▸ Problem requirements:
Quote exactly the lines from the one with "[00:00:09.39 to 00:00:09.65]" to the end of the data, both included; omit the pictures.
- - -
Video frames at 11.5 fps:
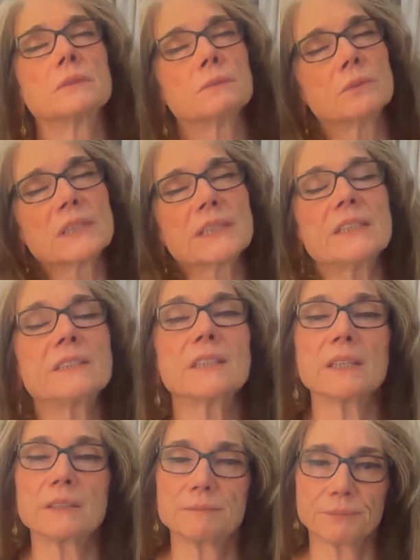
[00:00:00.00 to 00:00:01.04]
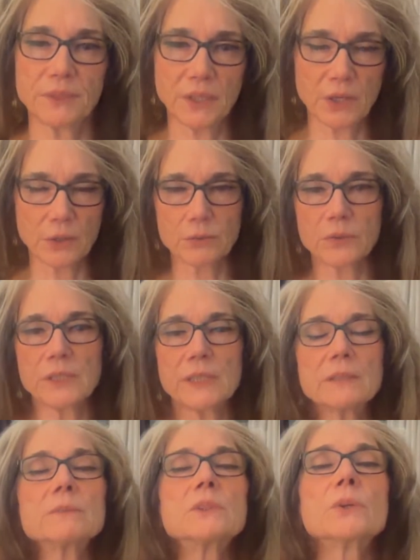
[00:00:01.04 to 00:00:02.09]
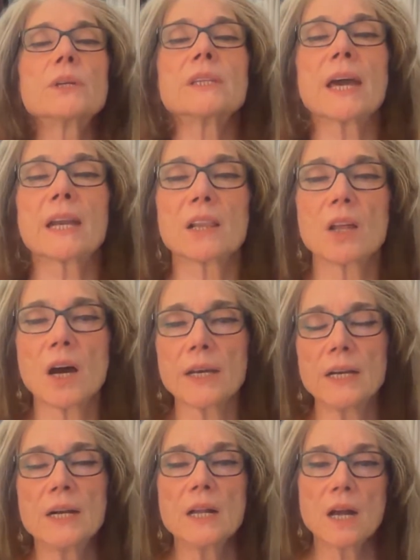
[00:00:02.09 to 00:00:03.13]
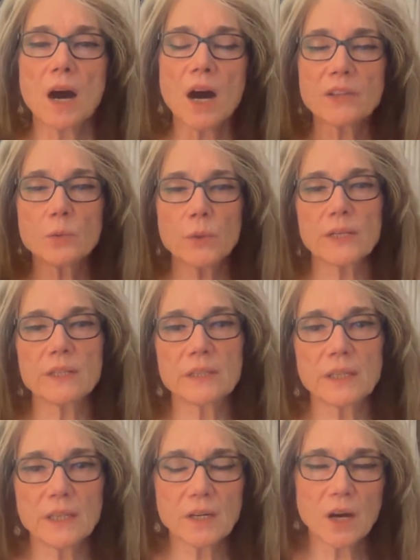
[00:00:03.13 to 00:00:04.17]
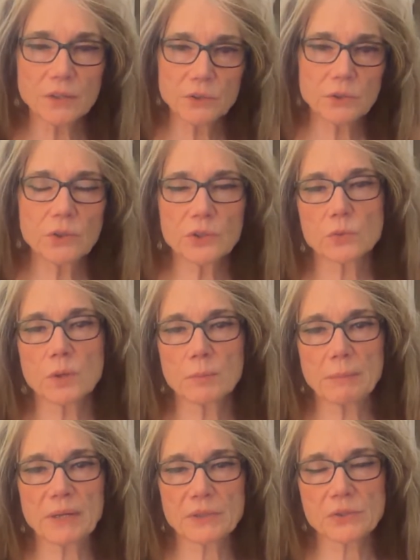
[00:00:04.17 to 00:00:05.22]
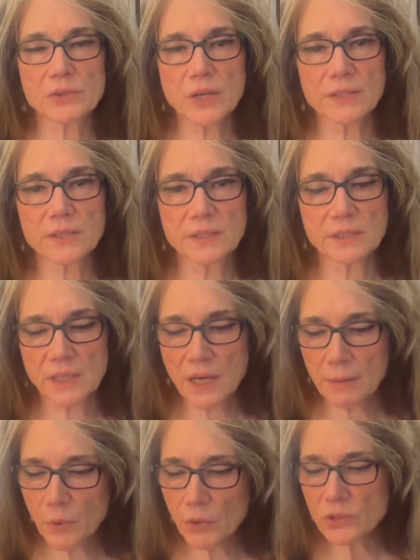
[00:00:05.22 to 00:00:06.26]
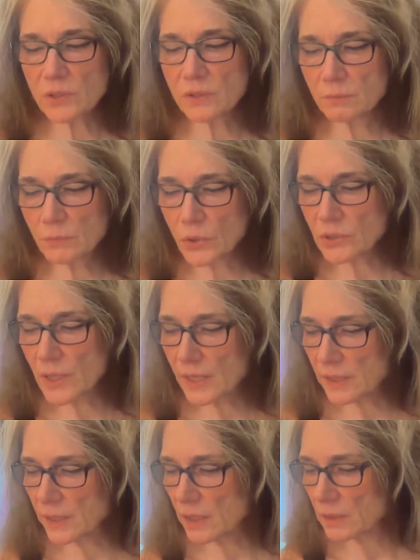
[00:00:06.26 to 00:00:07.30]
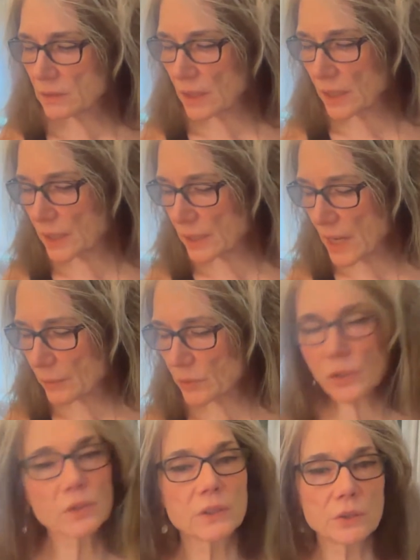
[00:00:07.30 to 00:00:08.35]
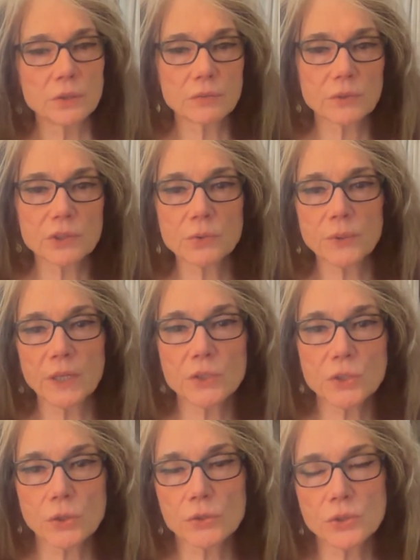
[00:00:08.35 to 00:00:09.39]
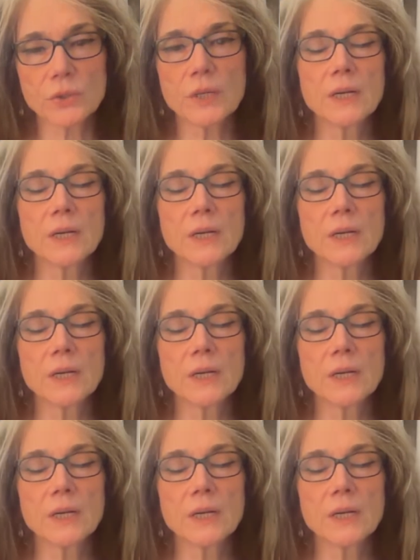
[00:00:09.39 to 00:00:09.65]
releasing, really doing that a lot. On the way to the gig, I'll do those warm-up exercises. And I most likely, I will only do the first 3 I showed you.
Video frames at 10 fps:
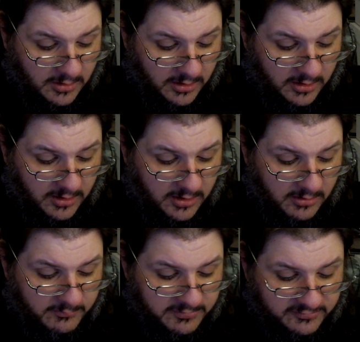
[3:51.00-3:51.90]

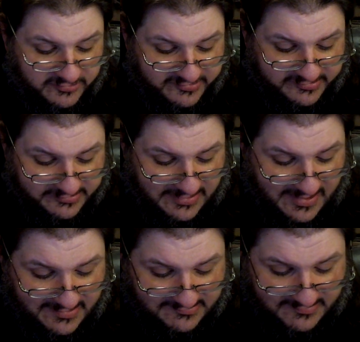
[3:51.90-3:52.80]
And we'll just
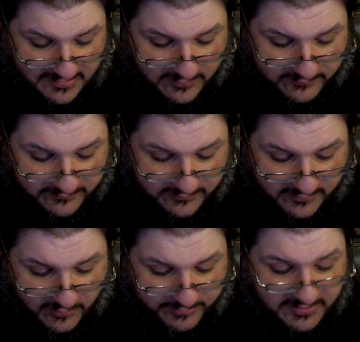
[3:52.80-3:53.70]
slice that
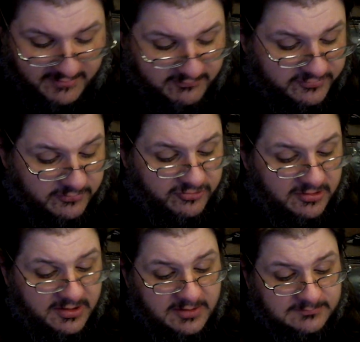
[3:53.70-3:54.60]
open ever so
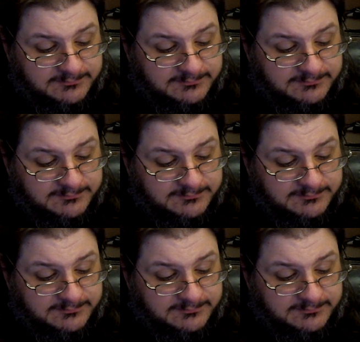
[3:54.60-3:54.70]
gently.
- - -
▸ Response to the exercise:
[00:00:09.39 to 00:00:09.65]
releasing, really doing that a lot. On the way to the gig, I'll do those warm-up exercises. And I most likely, I will only do the first 3 I showed you.
Video frames at 10 fps:
[3:51.00-3:51.90]

[3:51.90-3:52.80]
And we'll just
[3:52.80-3:53.70]
slice that
[3:53.70-3:54.60]
open ever so
[3:54.60-3:54.70]
gently.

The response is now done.